Menurut Menag Yaqut, peran penting aksara pegon lainnya adalah menjadi sarana untuk menulis teks sastra.
“Aksara Pegon selain untuk syiar agama, juga digunakan untuk membuat teks sastra. Pegon juga berfungsi untuk surat menyurat. Terutama santri kepada santriwati. Surat-surat raja-raja zaman dulu juga menggunakan Aksara Pegon sebagai media komunikasi dengan raja yang lain, agar kolonial tidak bisa membaca. Jadi Aksara Pegon juga menjadi huruf yang sangat taktis yang bisa digunakan untuk mengelabui kolonial agar tidak paham,” tuturnya.
Lebih dari itu, Menag Yaqut juga menyebutkan karya lain yang bersejarah dengan Aksara Pegon.
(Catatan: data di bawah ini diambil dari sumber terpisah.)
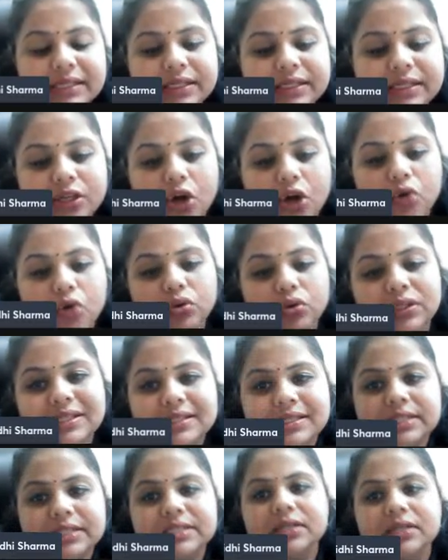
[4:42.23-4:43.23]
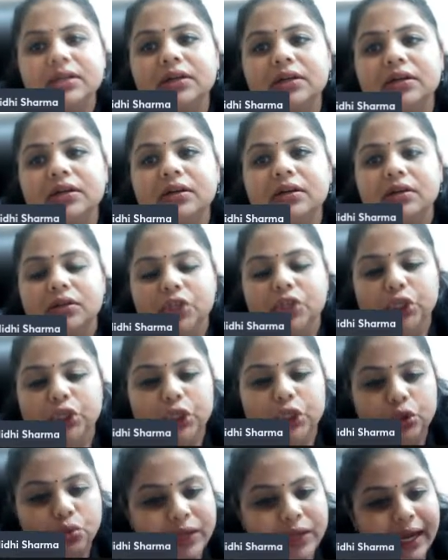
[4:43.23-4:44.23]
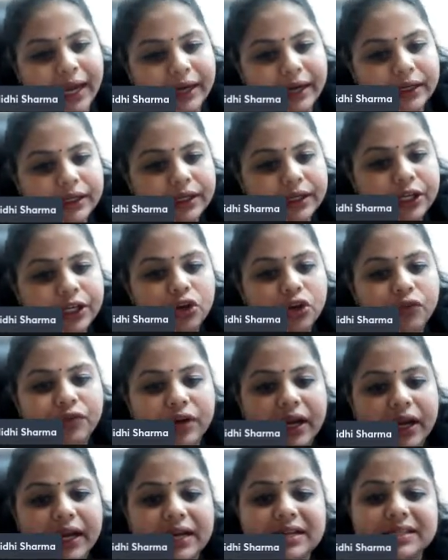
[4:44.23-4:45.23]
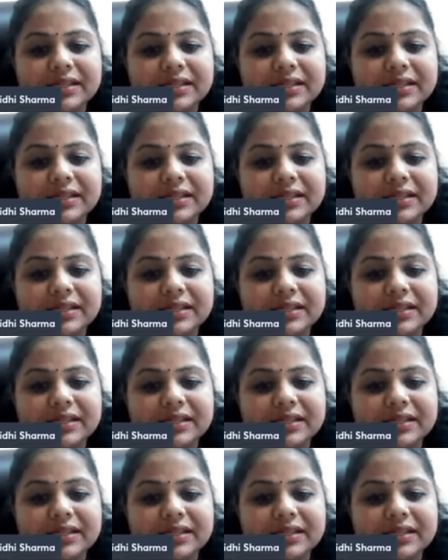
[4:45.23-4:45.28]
Now, this is a new category of rights.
“Syair Ya Lal Wathan yang sekarang sangat populer yang diciptakan Mbah Wahab Chasbullah dan isinya semangat mencintai tanah air juga ditulis dengan Bahasa Arab agar Belanda tidak paham,” papar Gus Yaqut.
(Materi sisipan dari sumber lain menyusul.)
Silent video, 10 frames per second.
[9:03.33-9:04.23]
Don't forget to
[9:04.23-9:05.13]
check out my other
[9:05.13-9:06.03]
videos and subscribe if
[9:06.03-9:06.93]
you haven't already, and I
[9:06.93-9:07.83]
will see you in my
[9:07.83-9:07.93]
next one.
Lebih jauh, Menag menilai fungsi yang tidak kalah penting dari Aksara Pegon adalah penulisan mantra. Ada kitab Mujarobat, kata Menag, yang juga ditulis dengan huruf Legon, berisi doa-doa, baik untuk mahabbah maupun untuk kepentingan yang lain.
“Kongres Aksara Pegon ini benar-benar menemukan momentumnya. Saya berharap agar tidak hanya pembakuan, tapi kongres ini juga menginisiasi proses digitalisasi Aksara Pegon agar dapat mengikuti perkembangan zaman,” pesan Menag.
Menag juga berharap, ke depannya kitab kuning tidak hanya dalam bentuk kertas, tapi akan berubah menjadi e-book atau sejenisnya yang berbasis elektronik. Aksara Pegon perlu didorong agar mampu beradaptasi dengan perkembangan teknologi sehingga bisa bertahan menjadi sebuah khasanah sekaligus kekayaan Nusantara yang tidak mudah hilang ditelan perkembangan zaman.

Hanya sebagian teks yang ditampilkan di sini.